Michal Ohana, an Oct. 7 survivor, writes a message to a friend who was kidnapped in the Hamas attacks at the media preview for the Nova Music Festival Exhibition in Toronto.Laura Proctor/The Canadian Press
The bullet-holed porta-potties and burned-out cars – all actual artifacts – speak for themselves. But in this exhibition, so do the victims and survivors. Short videos made by festivalgoers at the scene and witness testimonies reveal horror upon horror.
Abduct her or kill her? Two Hamas terrorists discussed about a woman they caught, the exhibit recounts. They shot her in the head. And laughed.
Some 3,500 young people had gathered in Israel’s Negev desert for an electronic music festival over a Jewish holiday. An event highlight was dancing as the sun rose. But on Oct. 7, 2023, at 6:29 a.m., the music stopped. It was replaced by siren blares.
For hours, festivalgoers were hunted. More than 400 people were killed (among them security personnel and would-be rescuers), including, ultimately, some of the 43 people kidnapped and taken to Gaza. Victims were tortured, mutilated, raped, burned alive. Israel was traumatized. The world should have been, too.
The massacre is recounted at the excellent but excruciating Nova Music Festival Exhibition, a travelling testament that is currently in Toronto.
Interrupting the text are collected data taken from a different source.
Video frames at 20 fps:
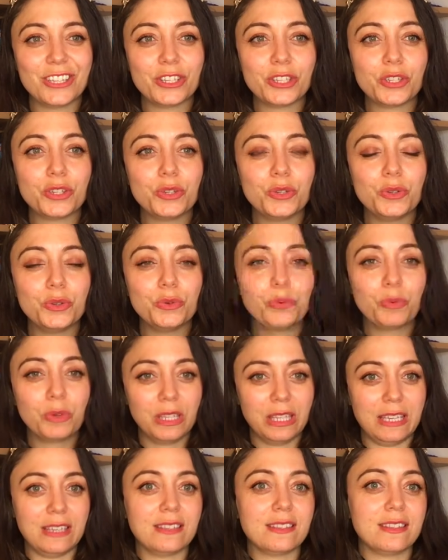to
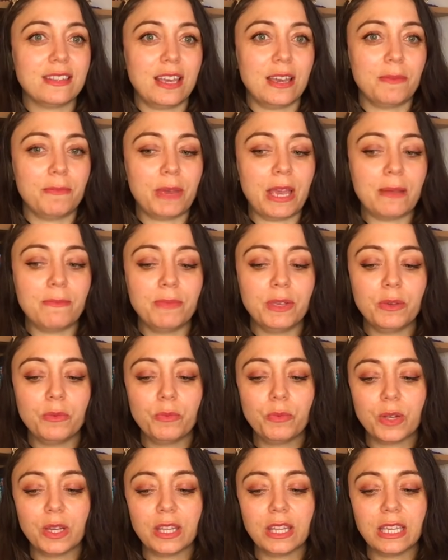release them, and be
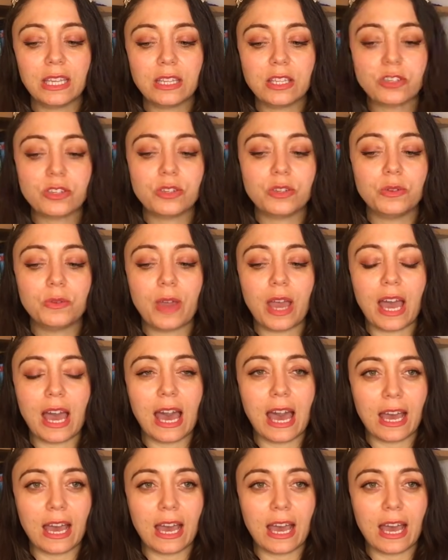willing to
Nova exhibition commemorates the moment the music stood still at Israeli rave
With the vitriol aimed at even the victims of this horror (“they were dancing near an open-air prison,” for instance) and the rape denial from progressives who have otherwise #MeToo’d emphatically, this is a memorial everyone should see. We owe it to these kids – and their parents – to bear witness. To what rescuers found, as the exhibit details: young women tied to trees, naked, spread-eagled. Men whose genitals were cut off. A bag full of heads.
The exhibition, previously installed in several U.S. cities, is in Toronto until June 22, extended because of interest.
But what kind of interest, I wondered on a Saturday morning visit. Because the crowd appeared to be almost completely, and perhaps totally, Jewish. (This is based entirely on my Jewdar, purely anecdotal and unscientific, although generally pretty spot on.)
What is the point of such an exhibition if only people who are already mourning bother to see it?
I was wrong, I am gratified to report. While initially the crowds were overwhelmingly Jewish, the non-Jewish audience has grown to about 20 to 25 per cent of attendees, the exhibition’s lead Canadian representative Jesse Brown told me. Although of course, these are not hard facts (ticket-buyers are obviously not asked about their ethnicity), Mr. Brown has been observing this. Church groups have come through, he says. More than 50 Italian developers the other night. Hundreds of police officers, from chiefs to cadets. A lot of BIPOC visitors, Mr. Brown reports.
And, thankfully, politicians – including Toronto Mayor Olivia Chow (as well as the mayors of Vaughan and Markham and many city councillors), Ontario Premier Doug Ford, Conservative Leader Pierre Poilievre, MPs and MPPs. The Prime Minister toured the exhibit on Monday, the same morning that in Ottawa, the National Holocaust Monument was vandalized. “Thank you for bearing witness to these unspeakable horrors,” Mark Carney wrote on an exhibition wall. “May a new dawn arise and their memories be blessings.”
“I observed him wiping tears from his face,” Mr. Brown told me.
Mr. Brown, 44 (not the Jesse Brown who founded the media company Canadaland), saw the exhibit in New York and it resonated with him as both the grandchild of Holocaust survivors and a former electronic music festival producer. He helped bring it to Toronto. After it closes this month, he hopes to take a smaller version across Canada.
A few prominent musicians have also toured the show, Mr. Brown says. But they requested that their visits not be publicized. “I think that also just highlights this culture of fear that unfortunately should not exist. This is the largest massacre in music history.”
To Mr. Brown’s knowledge, as of Wednesday, no NDP members had visited the exhibit.
This week, when Greta Thunberg, sailing to Gaza, dared to use the word “kidnapped” after her boat was boarded by Israeli officials, it was almost comically embarrassing. But nothing is funny about any of this.
In Israeli custody, Ms. Thunberg – who has scolded world leaders for ignoring evidence of the climate catastrophe – refused to watch footage of the Oct. 7 massacre, dismissing it as propaganda.
“It’s not propaganda if the people who did this filmed it themselves,” points out Mr. Brown, correctly. “[It’s] their own first-person view of exactly what happened. It’s factual documentation.”
The Nova exhibition is not political. It is not meant to change your mind about the horrors the Israeli government is inflicting upon Gaza – more than 55,000 people have now been killed in the subsequent war, Hamas Health Ministry officials say. You will not see Israeli flags on display. It’s a memorial to a bunch of kids – many of whom were not Israeli or Jewish – who were murdered on a holiday weekend when they should have been dancing.